## What needs to be done:
Please restate each entry that appears below word for word, without its pictures.

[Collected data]

=== Begin Enclosure ===

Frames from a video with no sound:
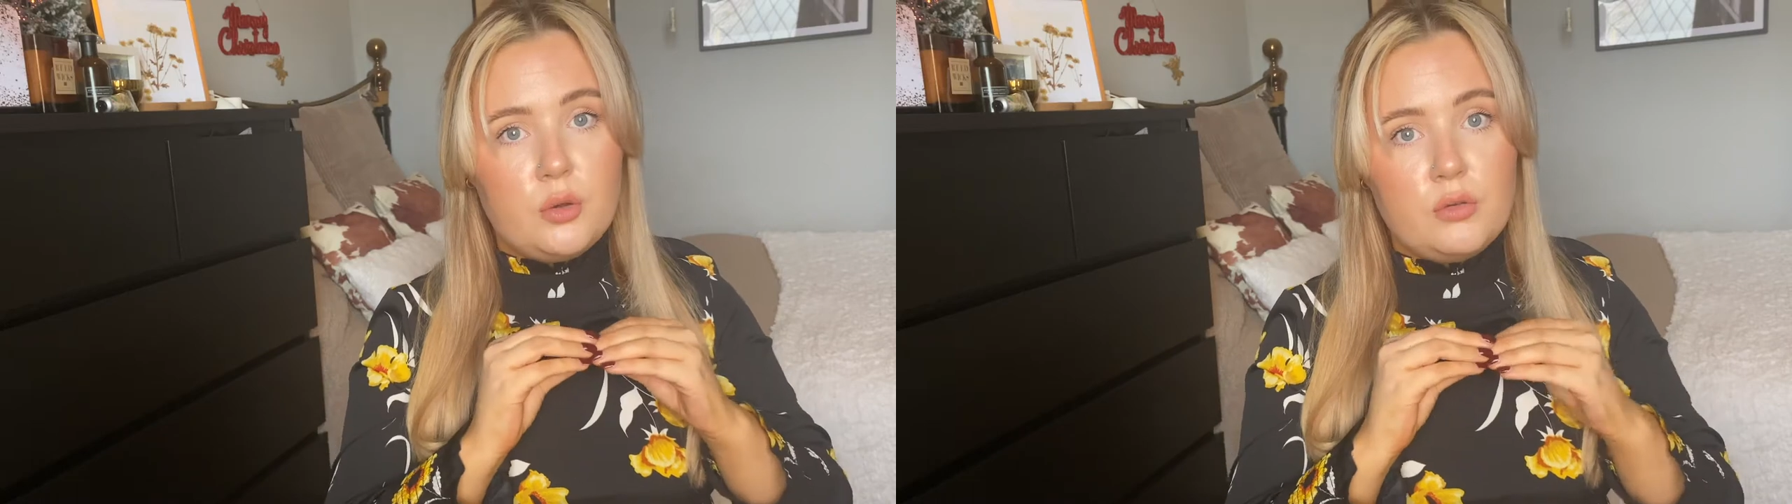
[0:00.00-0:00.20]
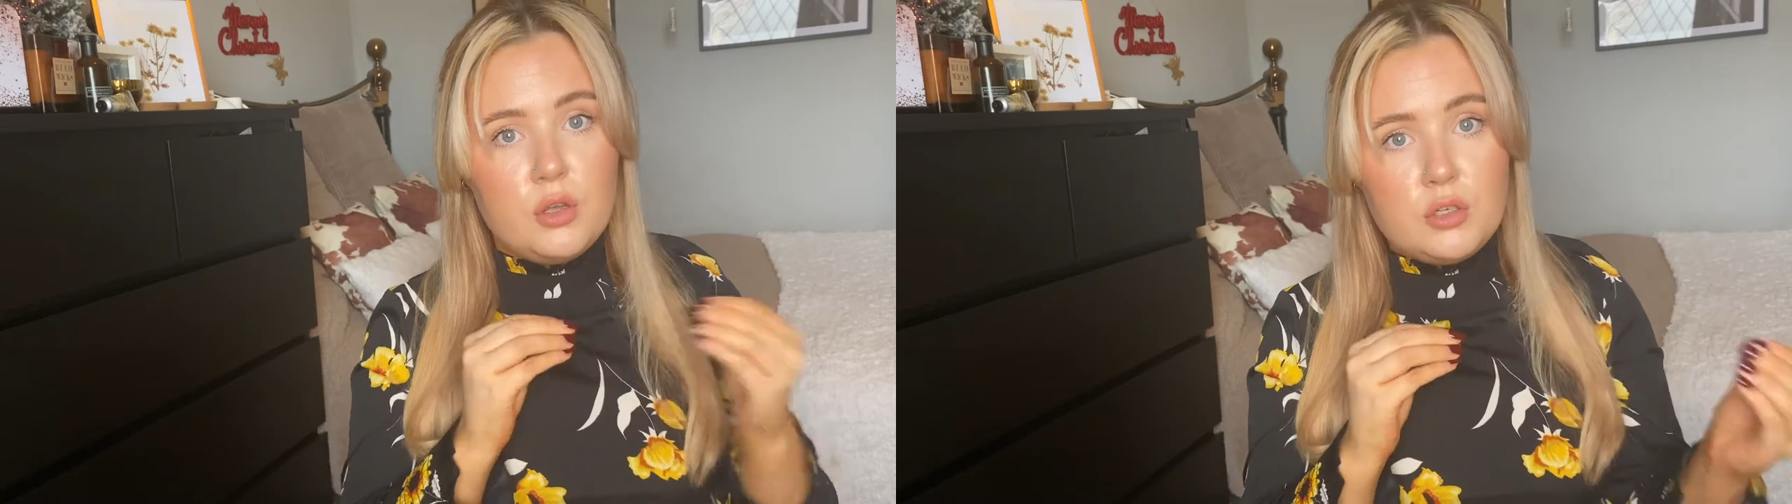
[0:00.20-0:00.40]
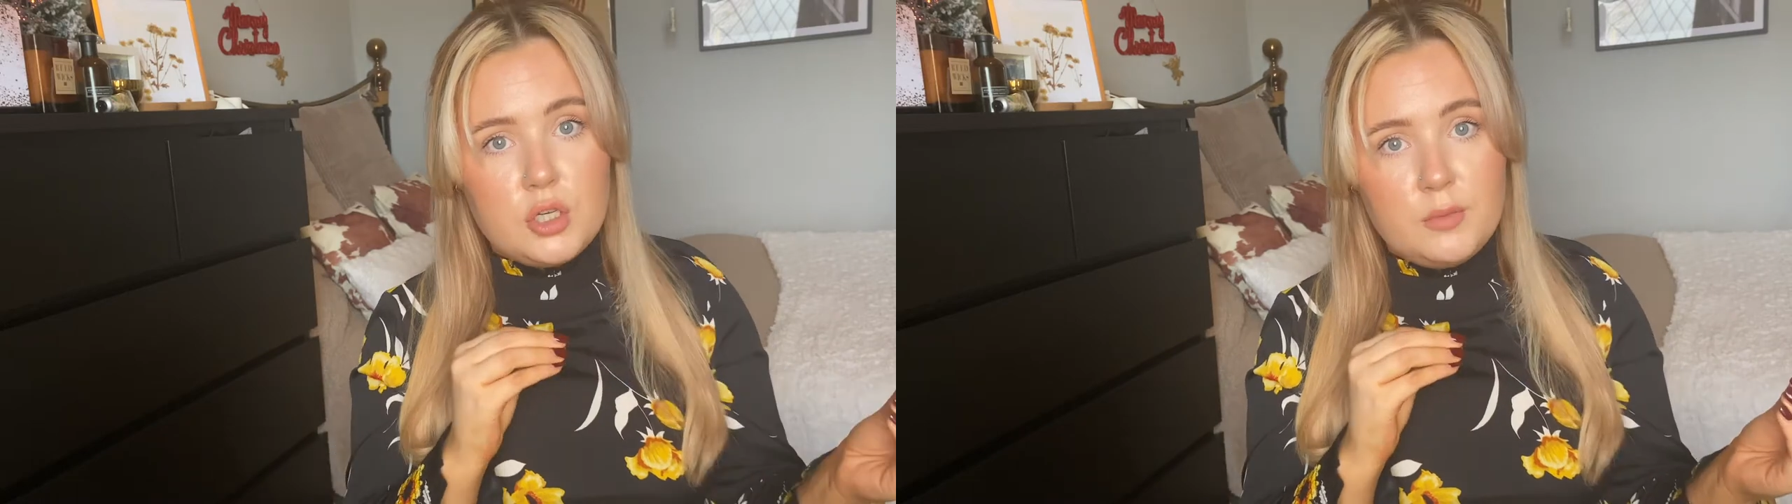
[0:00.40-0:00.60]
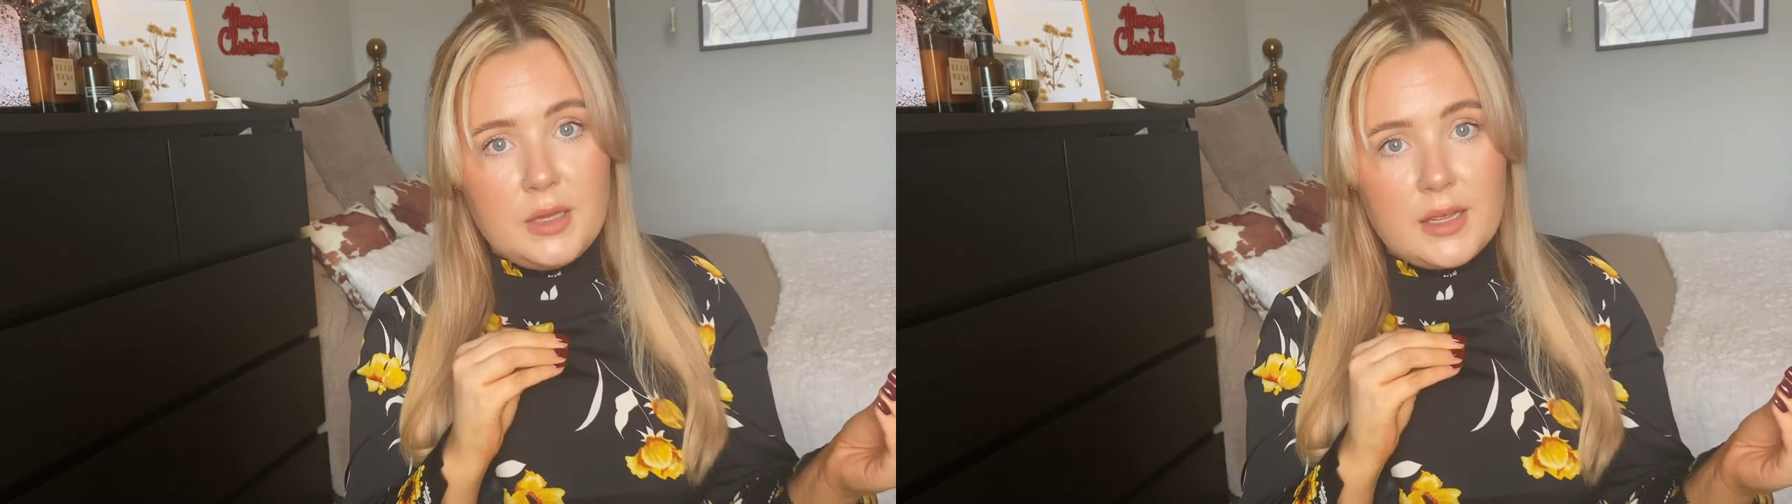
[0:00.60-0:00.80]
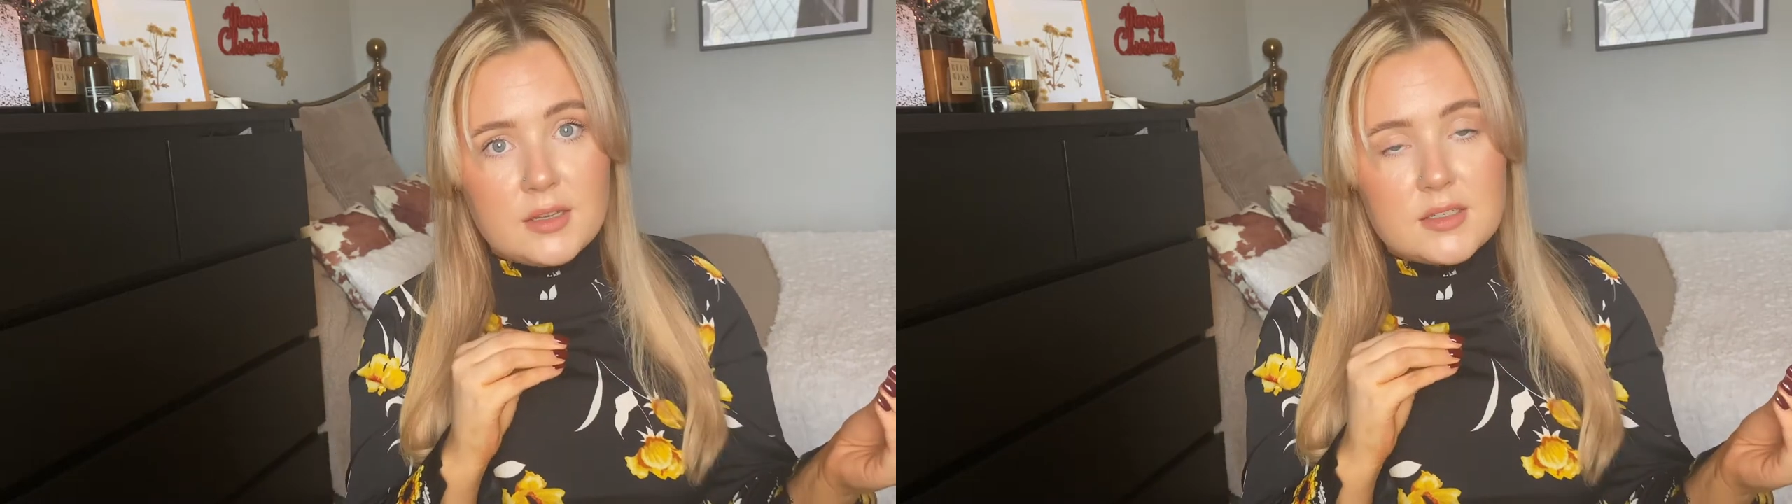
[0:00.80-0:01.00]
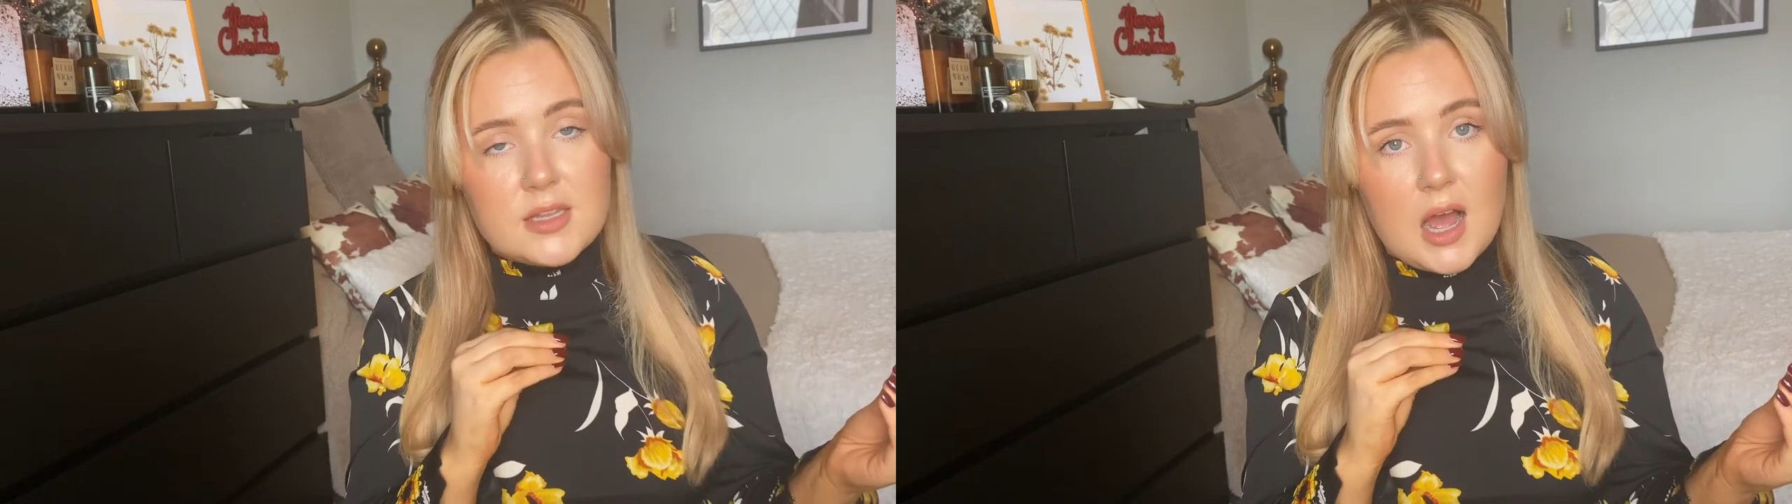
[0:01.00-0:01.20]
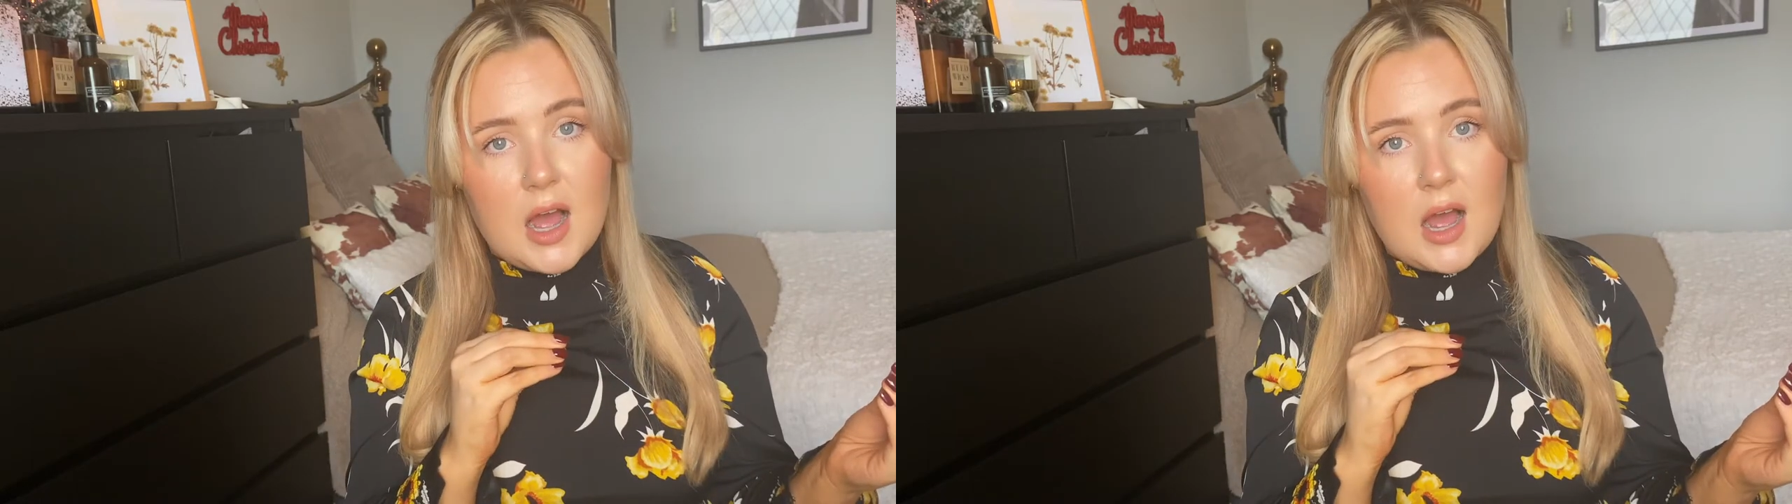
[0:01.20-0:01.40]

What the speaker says: YouTube links that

=== End Enclosure ===

## Solution for this problem:
Frames from a video with no sound:
[0:00.00-0:00.20]
[0:00.20-0:00.40]
[0:00.40-0:00.60]
[0:00.60-0:00.80]
[0:00.80-0:01.00]
[0:01.00-0:01.20]
[0:01.20-0:01.40]

What the speaker says: YouTube links that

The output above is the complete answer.